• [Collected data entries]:
※

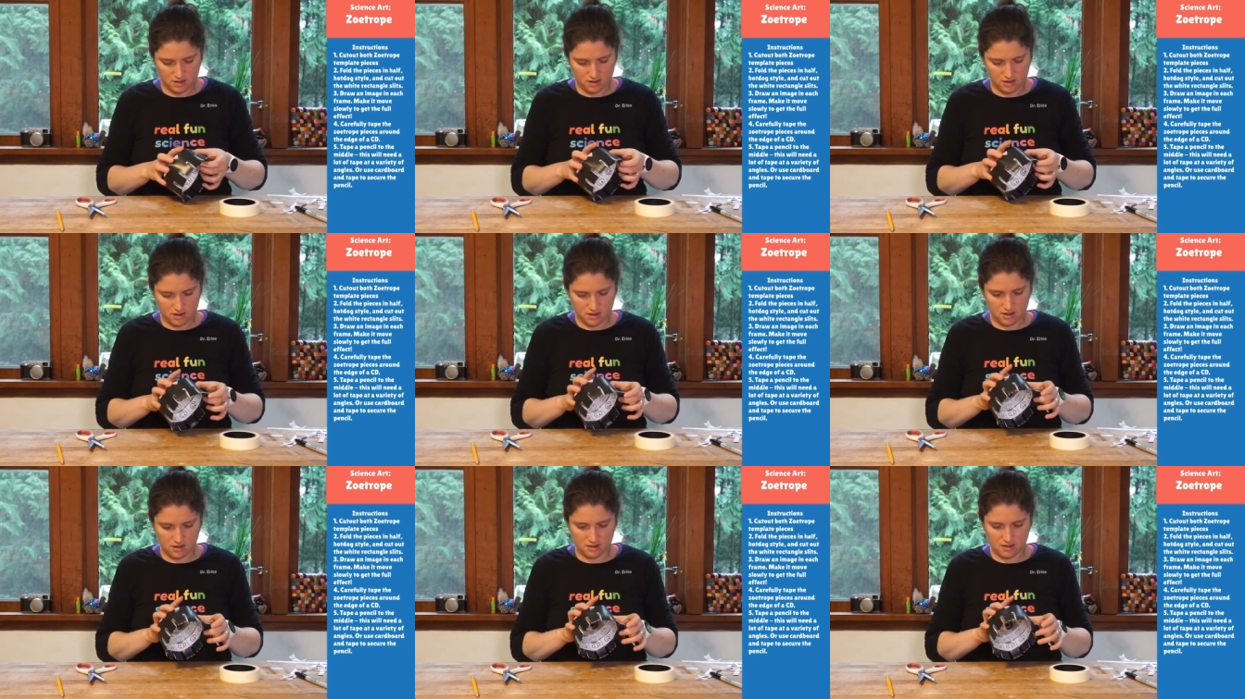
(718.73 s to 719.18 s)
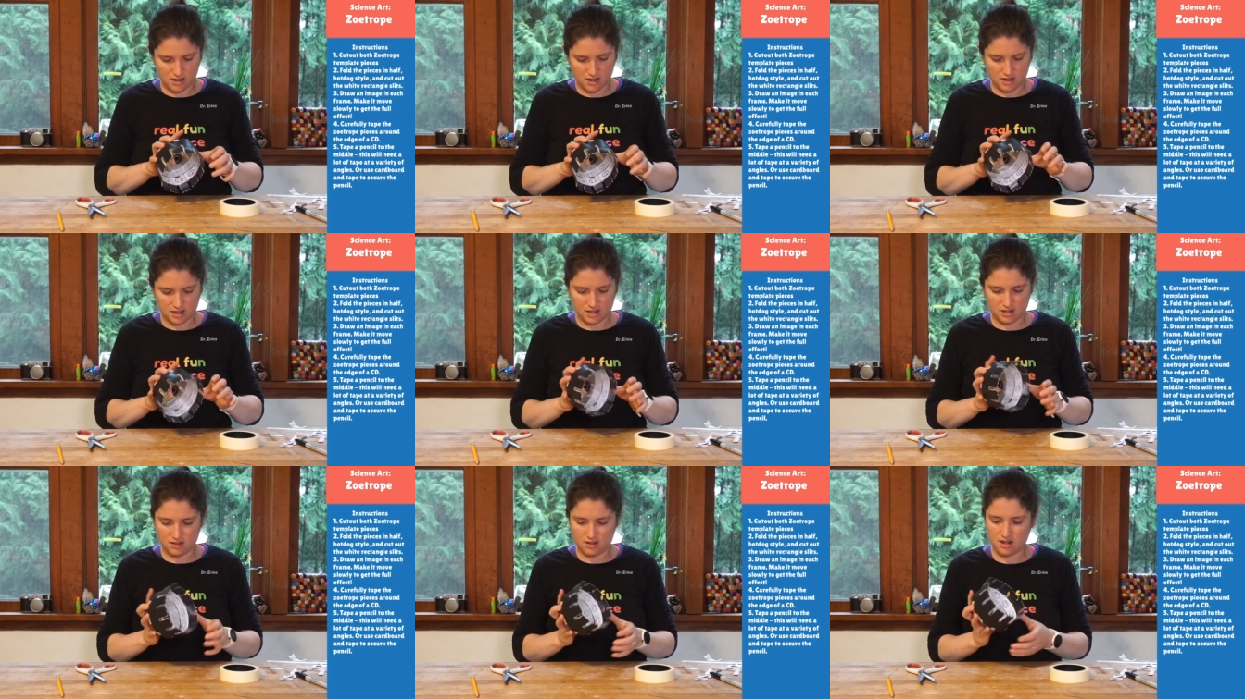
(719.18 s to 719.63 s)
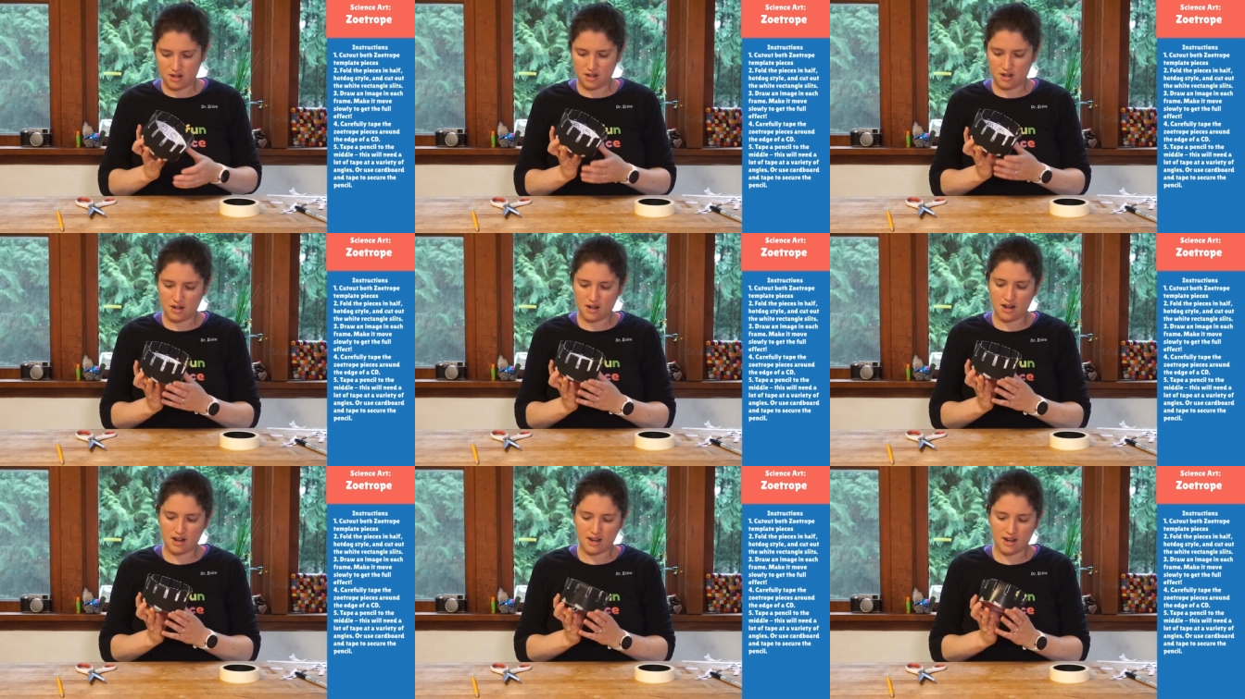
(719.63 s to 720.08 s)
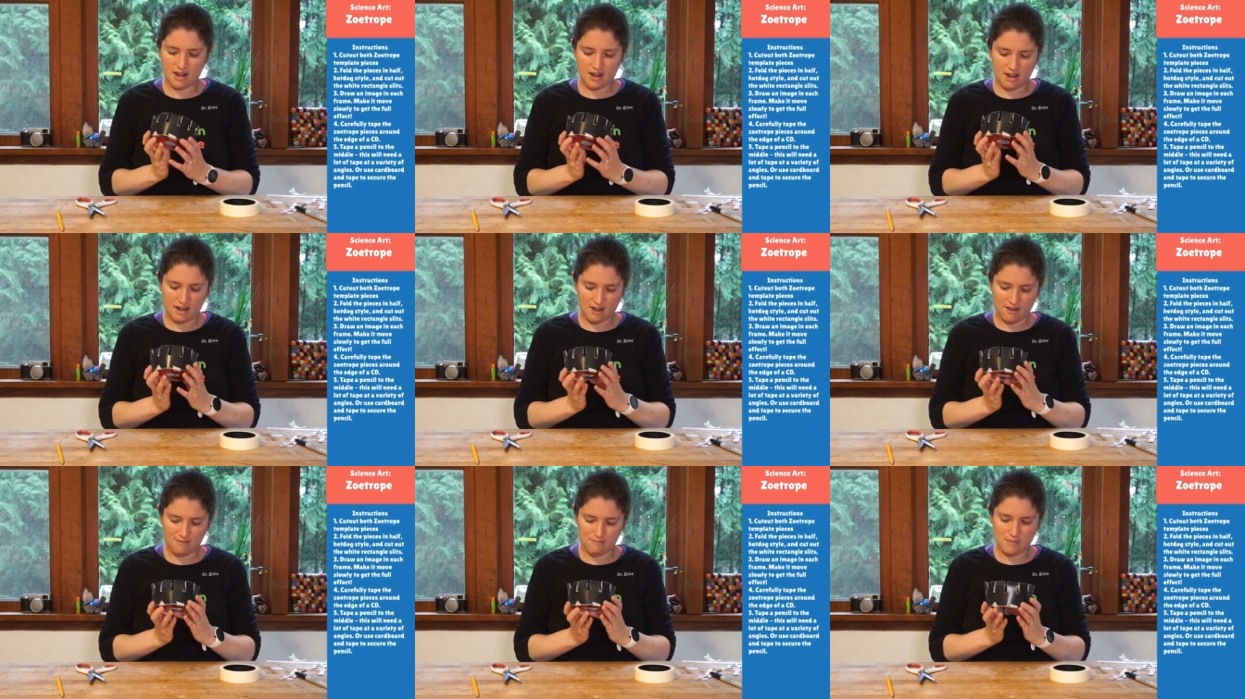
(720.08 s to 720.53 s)
All right, so here I
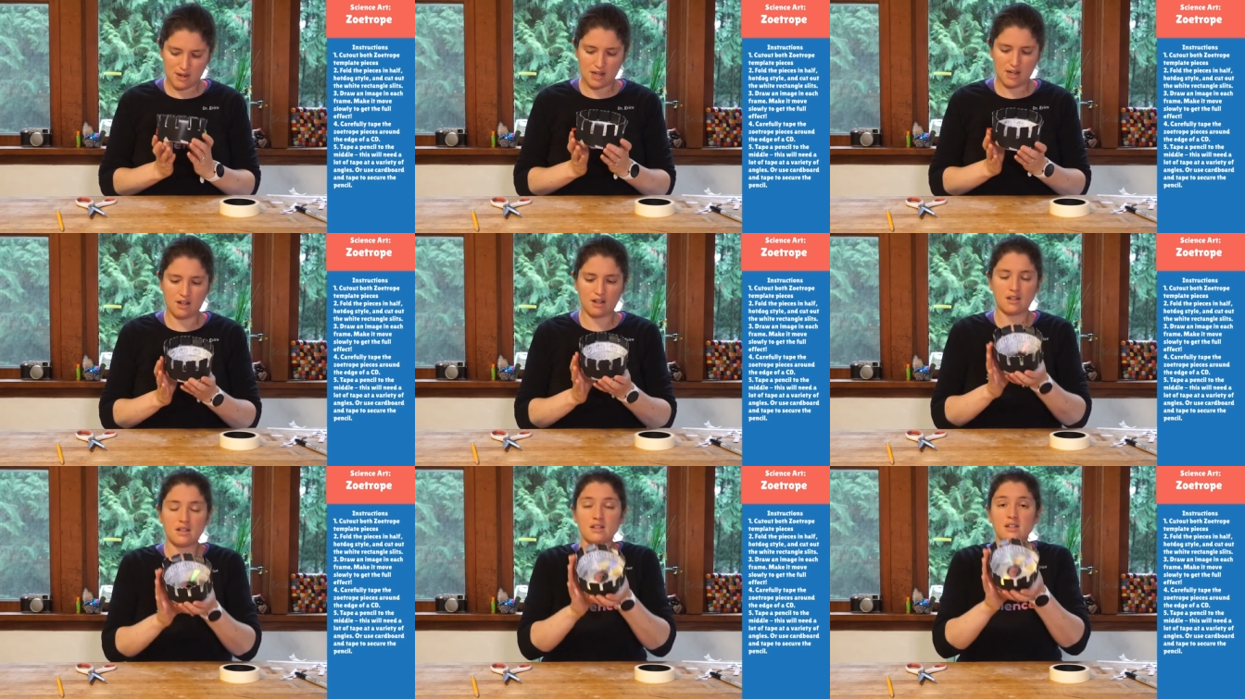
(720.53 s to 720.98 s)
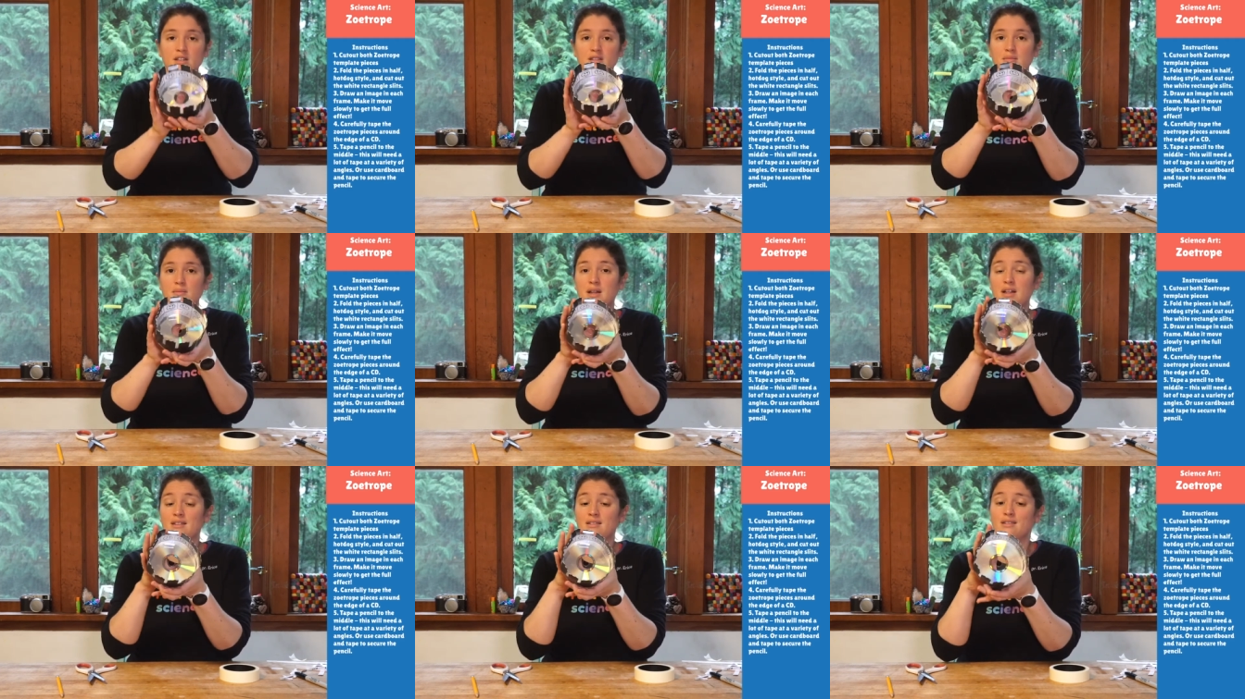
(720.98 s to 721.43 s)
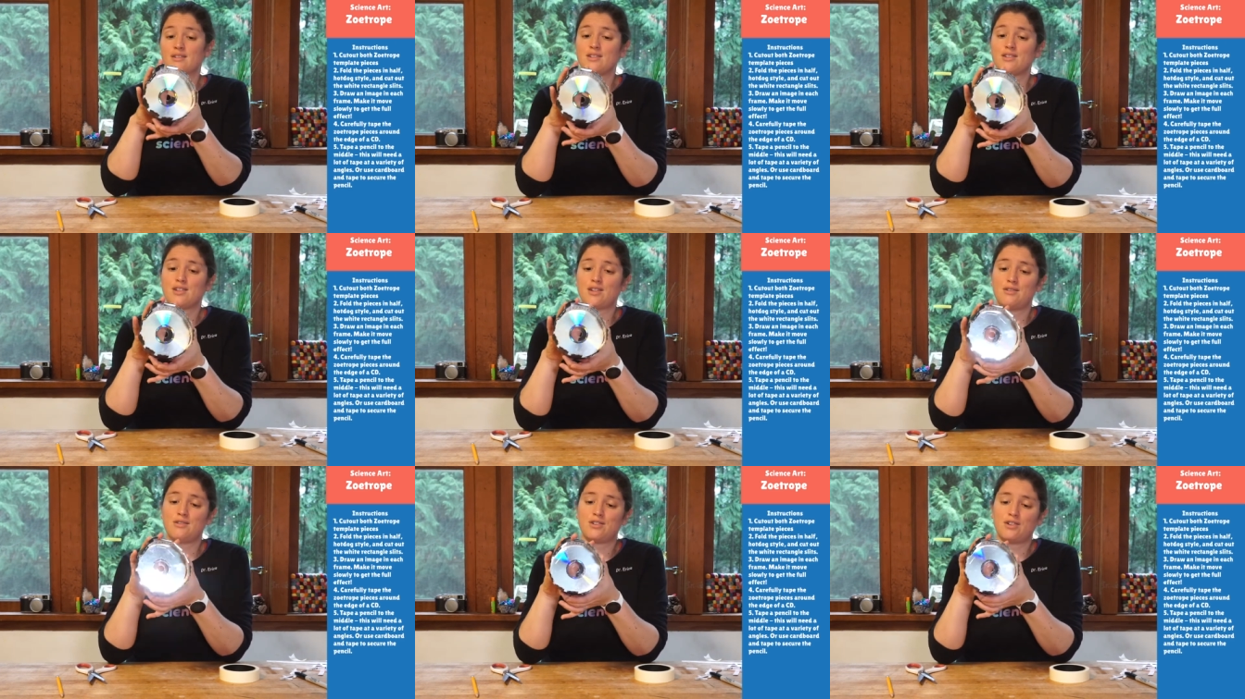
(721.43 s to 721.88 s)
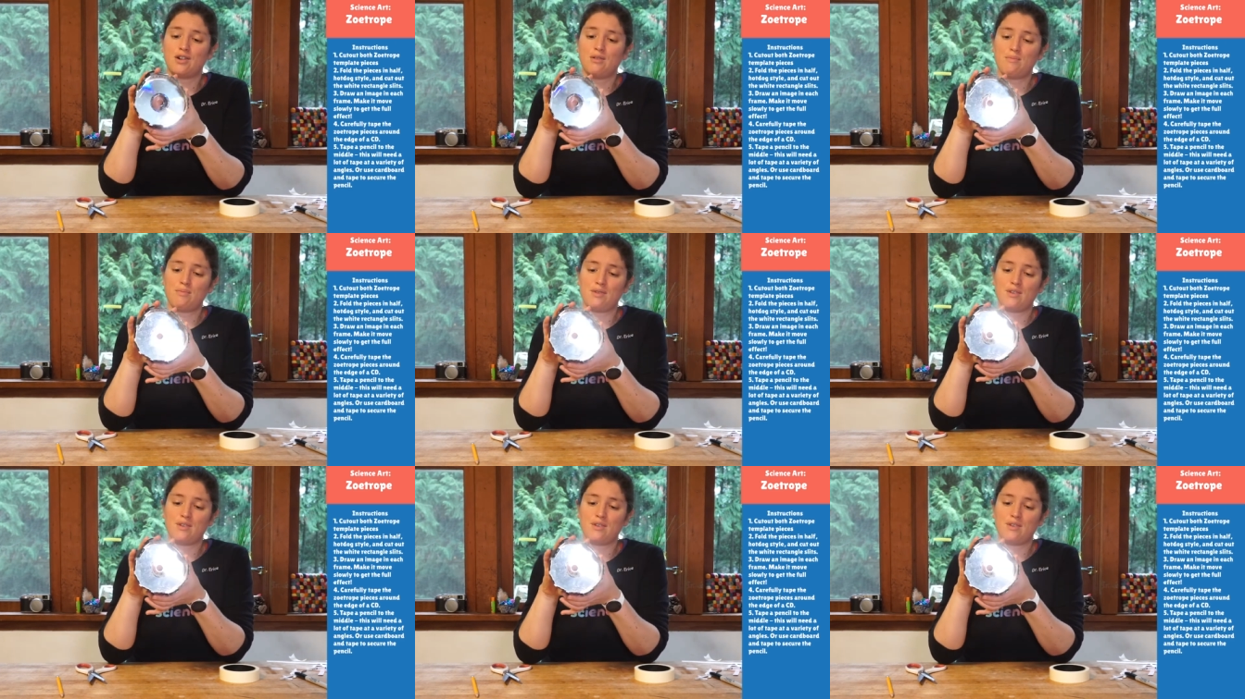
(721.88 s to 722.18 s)
have my awesome little zoetrope.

※

• [YOUR OBJECTIVE]: In the data above, find the line containing "(719.18 s to 719.63 s)"; from there, please write out each line through the end, exactly, with the pictures omitted.

• [FINISHED EXERCISE]:
(719.18 s to 719.63 s)
(719.63 s to 720.08 s)
(720.08 s to 720.53 s)
All right, so here I
(720.53 s to 720.98 s)
(720.98 s to 721.43 s)
(721.43 s to 721.88 s)
(721.88 s to 722.18 s)
have my awesome little zoetrope.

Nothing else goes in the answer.